→ Activity
Taking the listing below, restate word for word each line from the line with "(4.80 s to 5.60 s)" to the line with "Word for word: So", ends included, and stop there.
= Beginning of Section =
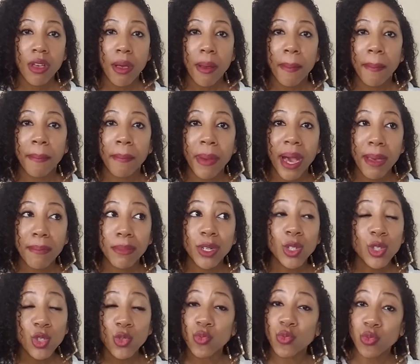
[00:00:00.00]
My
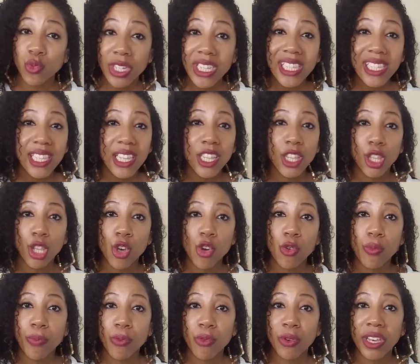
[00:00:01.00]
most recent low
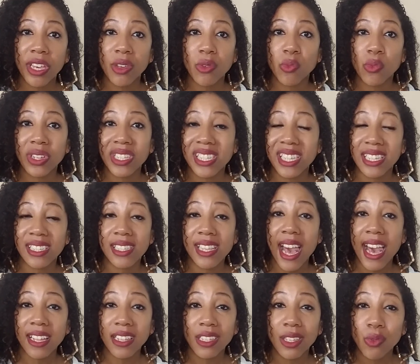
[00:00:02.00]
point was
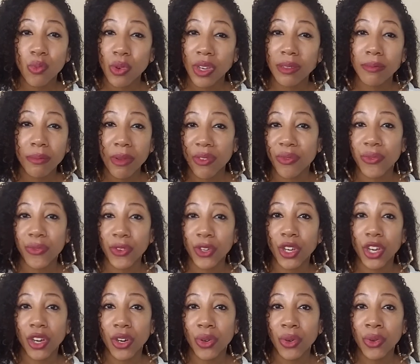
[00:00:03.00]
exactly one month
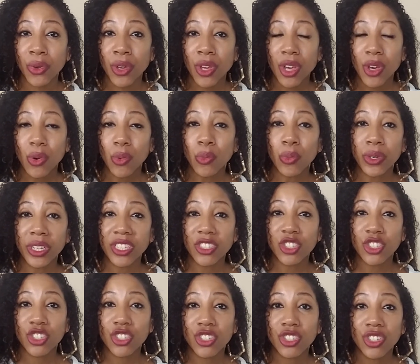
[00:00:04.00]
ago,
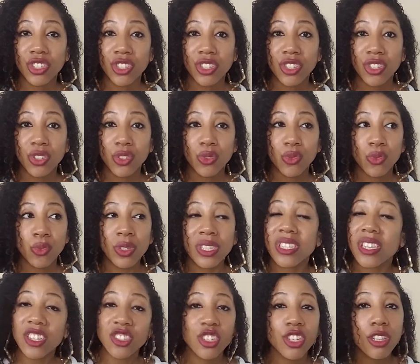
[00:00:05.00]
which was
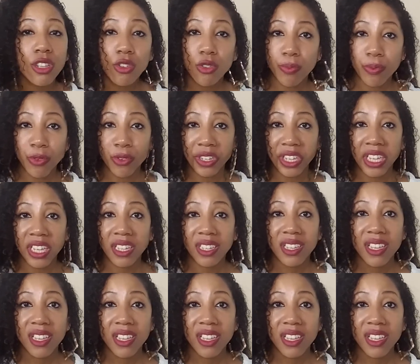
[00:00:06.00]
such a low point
= End of Section =
= Beginning of Section =
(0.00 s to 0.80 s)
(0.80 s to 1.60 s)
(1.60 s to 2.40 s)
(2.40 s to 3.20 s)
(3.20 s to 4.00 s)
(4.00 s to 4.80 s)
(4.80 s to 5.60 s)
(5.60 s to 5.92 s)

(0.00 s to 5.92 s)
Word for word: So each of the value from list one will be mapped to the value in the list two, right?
= End of Section =
→ Written response
(4.80 s to 5.60 s)
(5.60 s to 5.92 s)

(0.00 s to 5.92 s)
Word for word: So each of the value from list one will be mapped to the value in the list two, right?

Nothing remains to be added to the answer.